Any picture in the material should be left out, while all other lines are copied exactly.

[LISTED RECORDS Boundary: Start]

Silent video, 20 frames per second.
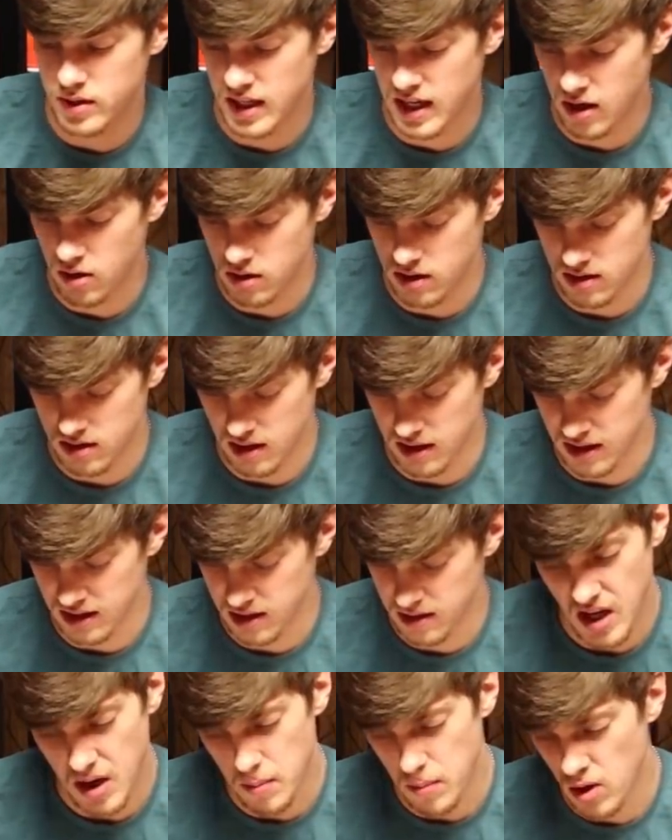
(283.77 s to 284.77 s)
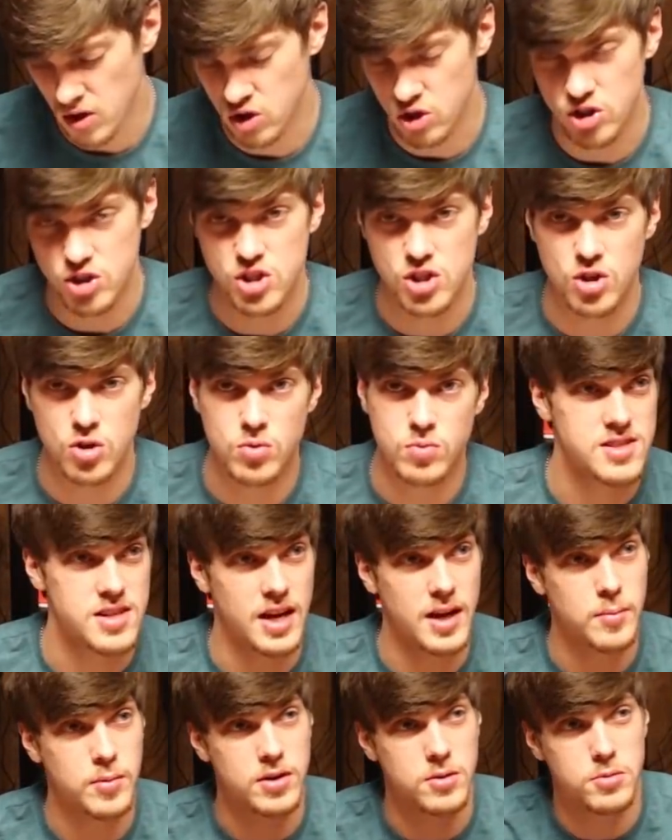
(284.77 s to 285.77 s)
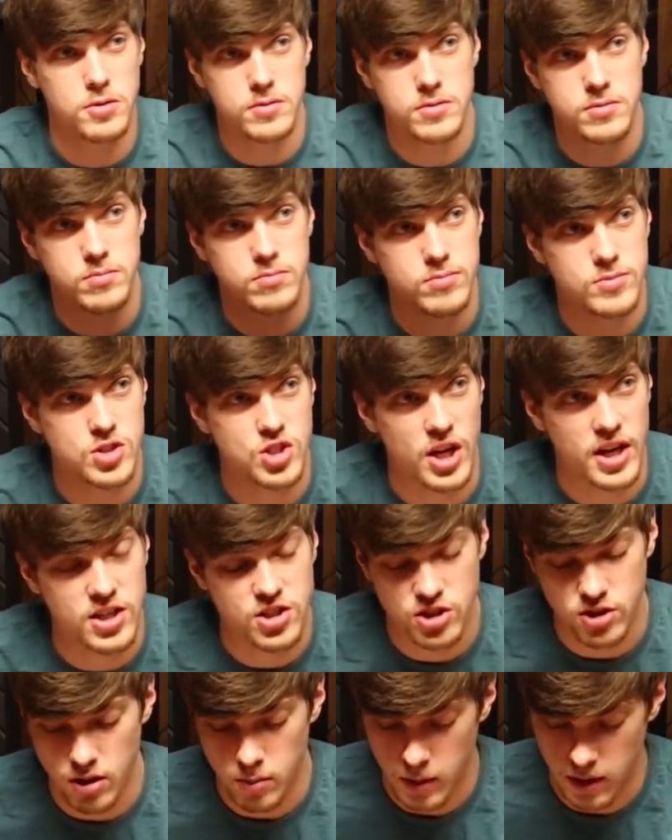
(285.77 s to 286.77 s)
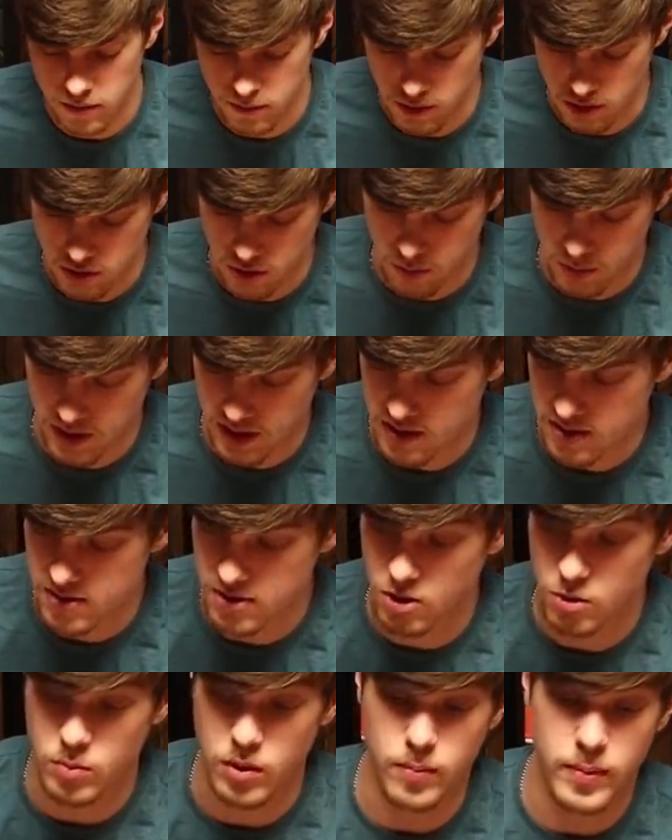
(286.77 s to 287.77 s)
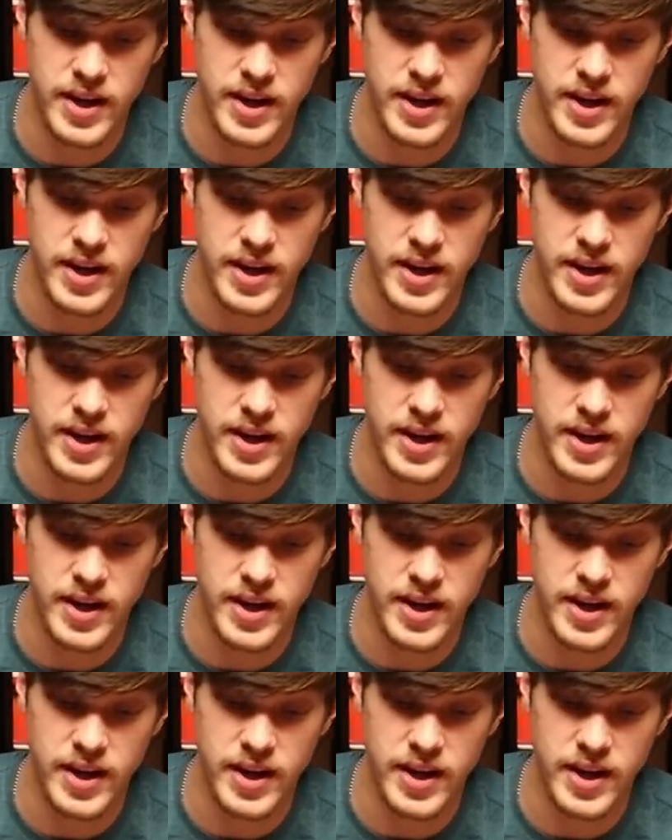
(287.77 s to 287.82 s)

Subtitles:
be out in a month or 2, because I am going to be changing all my filter pads soon. But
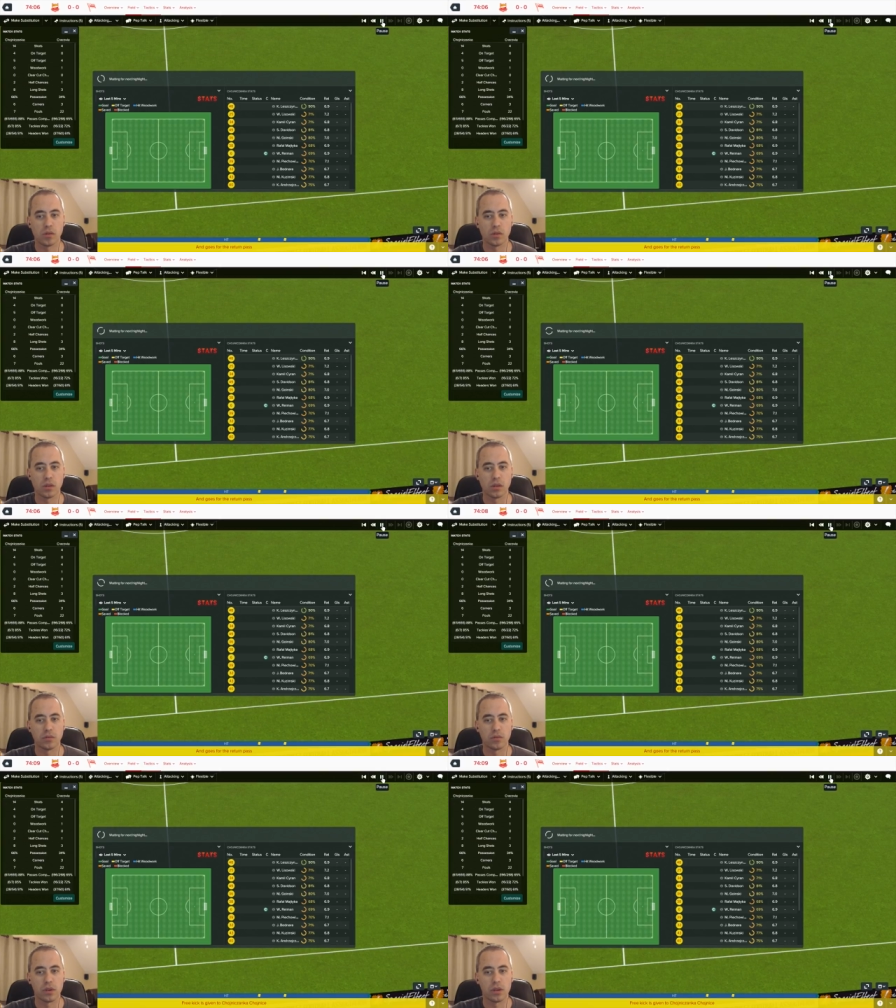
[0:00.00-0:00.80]
And
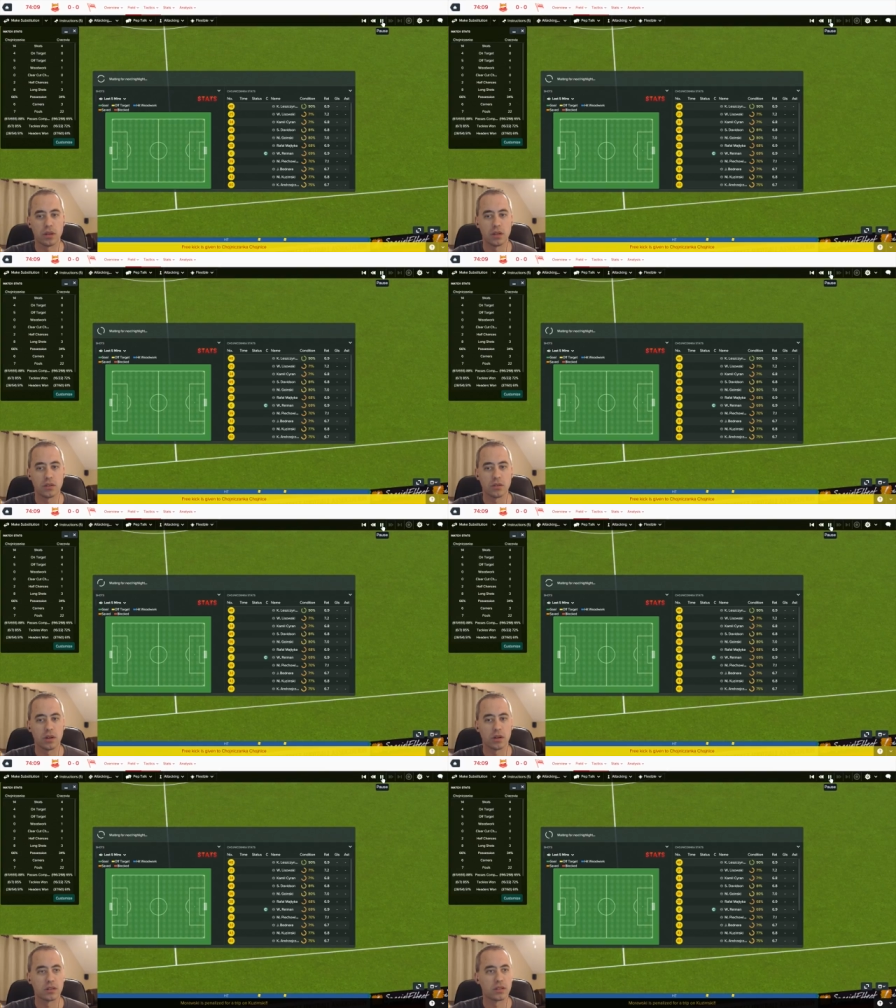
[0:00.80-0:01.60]
if we need to
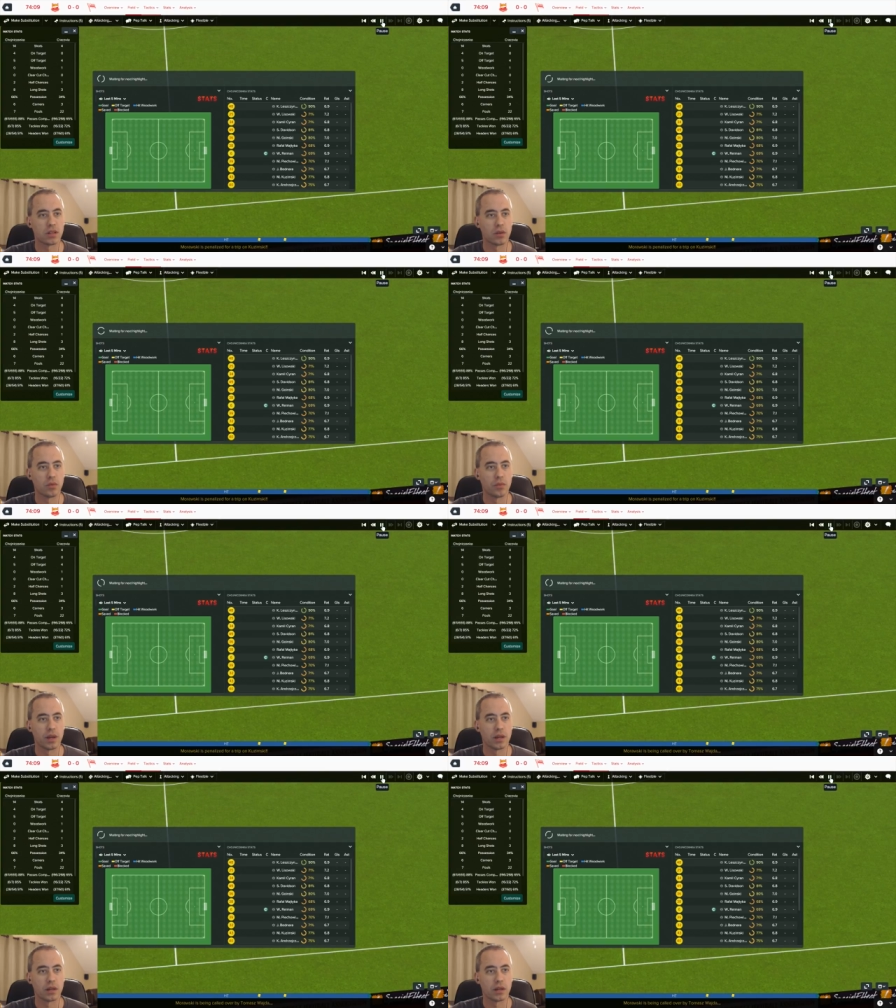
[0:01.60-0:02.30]
here in a second, we'll make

[LISTED RECORDS Boundary: End]

§ **TASK SOLUTION**:
Silent video, 20 frames per second.
(283.77 s to 284.77 s)
(284.77 s to 285.77 s)
(285.77 s to 286.77 s)
(286.77 s to 287.77 s)
(287.77 s to 287.82 s)

Subtitles:
be out in a month or 2, because I am going to be changing all my filter pads soon. But
[0:00.00-0:00.80]
And
[0:00.80-0:01.60]
if we need to
[0:01.60-0:02.30]
here in a second, we'll make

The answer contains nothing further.